(Saved entries)
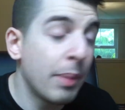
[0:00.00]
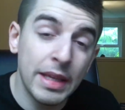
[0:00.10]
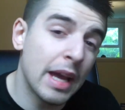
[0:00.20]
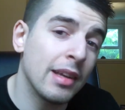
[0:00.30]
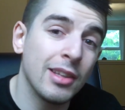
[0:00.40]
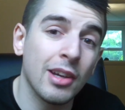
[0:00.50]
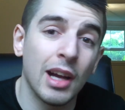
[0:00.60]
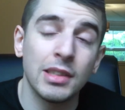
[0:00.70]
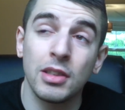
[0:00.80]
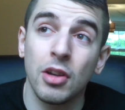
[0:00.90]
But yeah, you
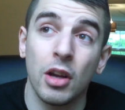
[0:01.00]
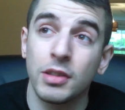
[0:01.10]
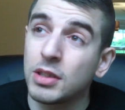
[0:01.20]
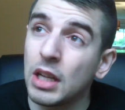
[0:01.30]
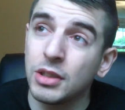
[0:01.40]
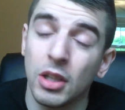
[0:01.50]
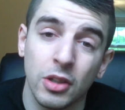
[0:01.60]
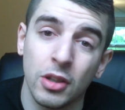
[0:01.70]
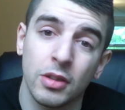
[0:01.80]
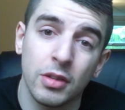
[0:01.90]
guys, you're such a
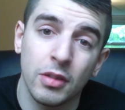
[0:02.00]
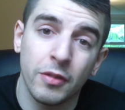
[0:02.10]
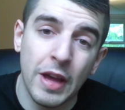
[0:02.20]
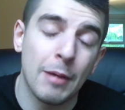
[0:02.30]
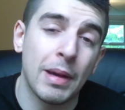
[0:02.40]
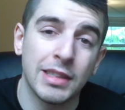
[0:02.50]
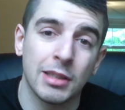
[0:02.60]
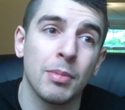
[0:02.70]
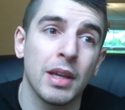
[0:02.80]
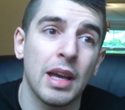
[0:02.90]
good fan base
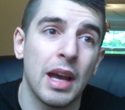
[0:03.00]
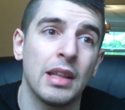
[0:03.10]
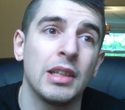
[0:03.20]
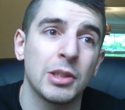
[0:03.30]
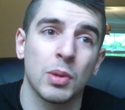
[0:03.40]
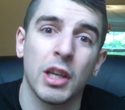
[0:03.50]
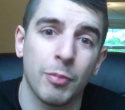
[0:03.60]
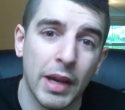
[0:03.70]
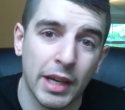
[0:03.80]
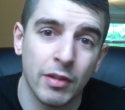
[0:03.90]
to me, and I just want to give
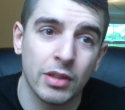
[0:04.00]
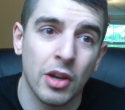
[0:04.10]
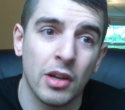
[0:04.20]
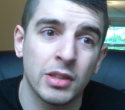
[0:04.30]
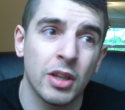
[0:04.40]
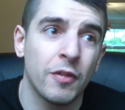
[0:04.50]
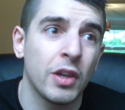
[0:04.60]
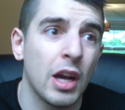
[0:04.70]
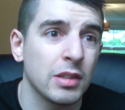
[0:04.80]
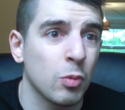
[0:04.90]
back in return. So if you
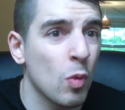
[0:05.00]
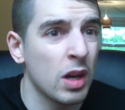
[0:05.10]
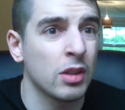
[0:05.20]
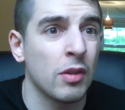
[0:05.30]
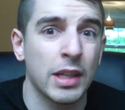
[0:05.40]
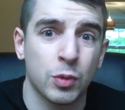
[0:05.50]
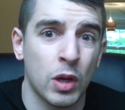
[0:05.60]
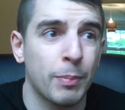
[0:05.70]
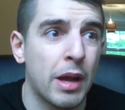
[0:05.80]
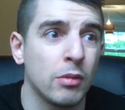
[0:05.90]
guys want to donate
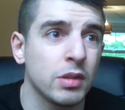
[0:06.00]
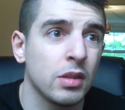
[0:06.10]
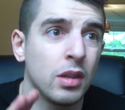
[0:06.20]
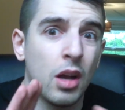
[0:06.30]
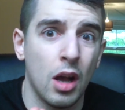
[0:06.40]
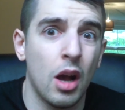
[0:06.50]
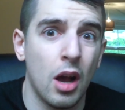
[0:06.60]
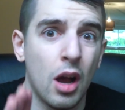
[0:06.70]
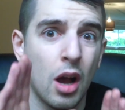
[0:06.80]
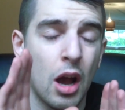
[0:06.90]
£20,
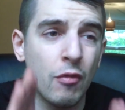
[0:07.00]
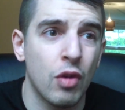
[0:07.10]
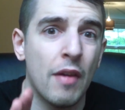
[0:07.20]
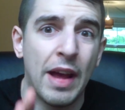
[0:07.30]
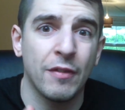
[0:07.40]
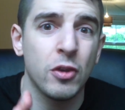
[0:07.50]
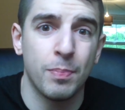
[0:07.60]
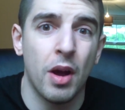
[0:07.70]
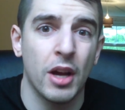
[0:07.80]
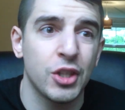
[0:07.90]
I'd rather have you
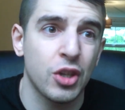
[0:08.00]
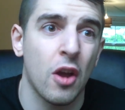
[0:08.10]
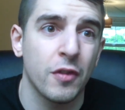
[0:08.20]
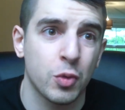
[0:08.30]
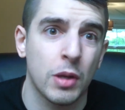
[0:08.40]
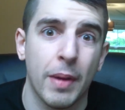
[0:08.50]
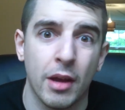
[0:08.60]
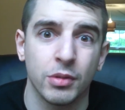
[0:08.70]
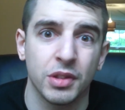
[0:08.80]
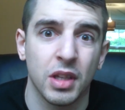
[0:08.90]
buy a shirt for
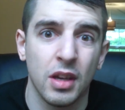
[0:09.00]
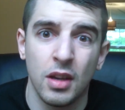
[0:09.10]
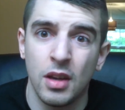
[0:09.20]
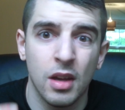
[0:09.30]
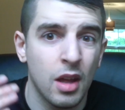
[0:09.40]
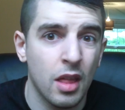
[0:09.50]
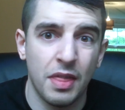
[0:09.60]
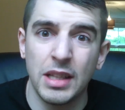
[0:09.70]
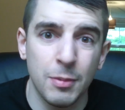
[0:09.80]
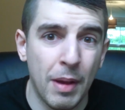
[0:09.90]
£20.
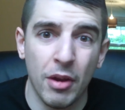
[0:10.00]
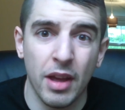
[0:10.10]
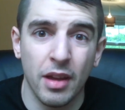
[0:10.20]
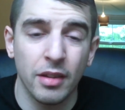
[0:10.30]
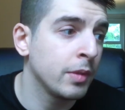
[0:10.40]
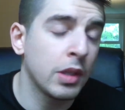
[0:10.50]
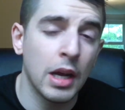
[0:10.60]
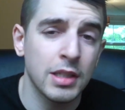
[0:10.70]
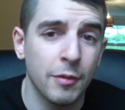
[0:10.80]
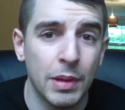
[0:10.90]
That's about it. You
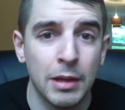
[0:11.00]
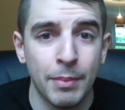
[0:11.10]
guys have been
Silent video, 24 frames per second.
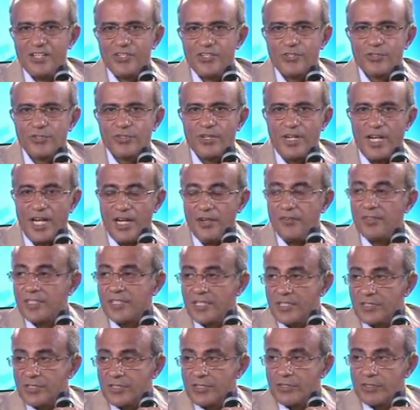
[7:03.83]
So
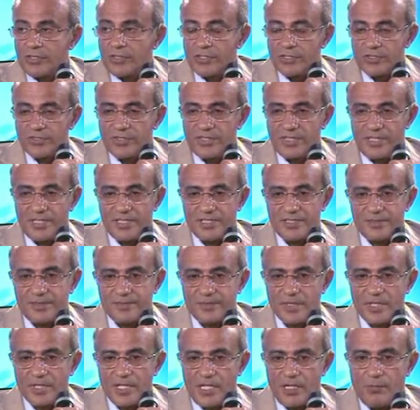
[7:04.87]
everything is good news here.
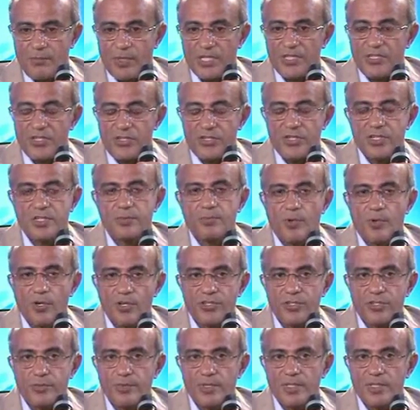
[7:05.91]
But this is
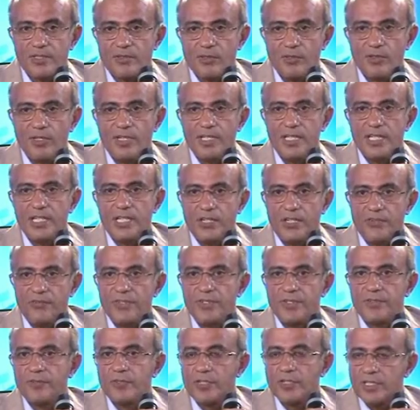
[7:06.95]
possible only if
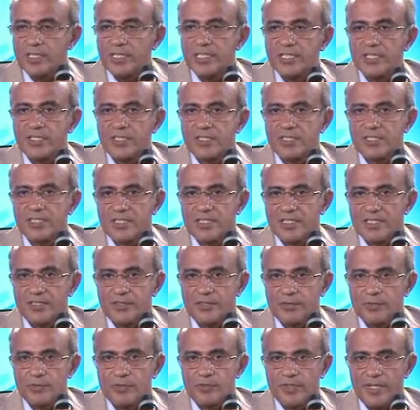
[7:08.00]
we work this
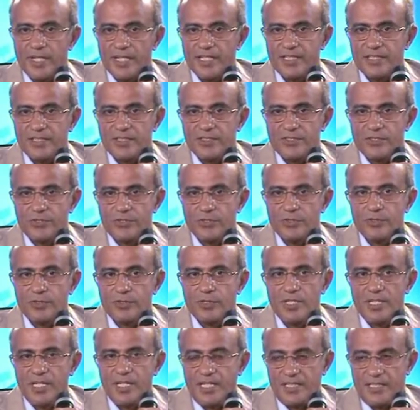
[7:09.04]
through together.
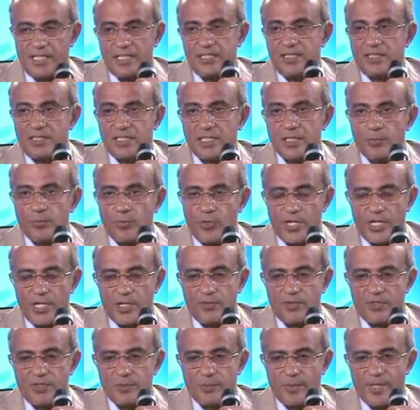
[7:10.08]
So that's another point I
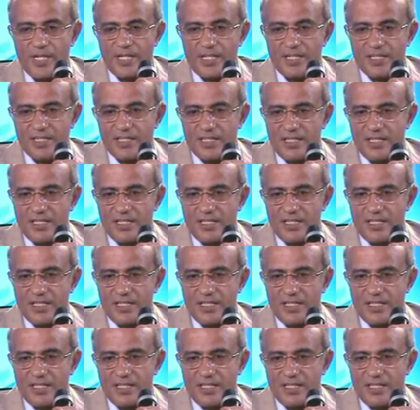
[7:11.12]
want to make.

WHAT YOU NEED TO DO ::
Pictures excluded, set down all the entries exactly.

REPLY ::
[0:00.00]
[0:00.10]
[0:00.20]
[0:00.30]
[0:00.40]
[0:00.50]
[0:00.60]
[0:00.70]
[0:00.80]
[0:00.90]
But yeah, you
[0:01.00]
[0:01.10]
[0:01.20]
[0:01.30]
[0:01.40]
[0:01.50]
[0:01.60]
[0:01.70]
[0:01.80]
[0:01.90]
guys, you're such a
[0:02.00]
[0:02.10]
[0:02.20]
[0:02.30]
[0:02.40]
[0:02.50]
[0:02.60]
[0:02.70]
[0:02.80]
[0:02.90]
good fan base
[0:03.00]
[0:03.10]
[0:03.20]
[0:03.30]
[0:03.40]
[0:03.50]
[0:03.60]
[0:03.70]
[0:03.80]
[0:03.90]
to me, and I just want to give
[0:04.00]
[0:04.10]
[0:04.20]
[0:04.30]
[0:04.40]
[0:04.50]
[0:04.60]
[0:04.70]
[0:04.80]
[0:04.90]
back in return. So if you
[0:05.00]
[0:05.10]
[0:05.20]
[0:05.30]
[0:05.40]
[0:05.50]
[0:05.60]
[0:05.70]
[0:05.80]
[0:05.90]
guys want to donate
[0:06.00]
[0:06.10]
[0:06.20]
[0:06.30]
[0:06.40]
[0:06.50]
[0:06.60]
[0:06.70]
[0:06.80]
[0:06.90]
£20,
[0:07.00]
[0:07.10]
[0:07.20]
[0:07.30]
[0:07.40]
[0:07.50]
[0:07.60]
[0:07.70]
[0:07.80]
[0:07.90]
I'd rather have you
[0:08.00]
[0:08.10]
[0:08.20]
[0:08.30]
[0:08.40]
[0:08.50]
[0:08.60]
[0:08.70]
[0:08.80]
[0:08.90]
buy a shirt for
[0:09.00]
[0:09.10]
[0:09.20]
[0:09.30]
[0:09.40]
[0:09.50]
[0:09.60]
[0:09.70]
[0:09.80]
[0:09.90]
£20.
[0:10.00]
[0:10.10]
[0:10.20]
[0:10.30]
[0:10.40]
[0:10.50]
[0:10.60]
[0:10.70]
[0:10.80]
[0:10.90]
That's about it. You
[0:11.00]
[0:11.10]
guys have been
Silent video, 24 frames per second.
[7:03.83]
So
[7:04.87]
everything is good news here.
[7:05.91]
But this is
[7:06.95]
possible only if
[7:08.00]
we work this
[7:09.04]
through together.
[7:10.08]
So that's another point I
[7:11.12]
want to make.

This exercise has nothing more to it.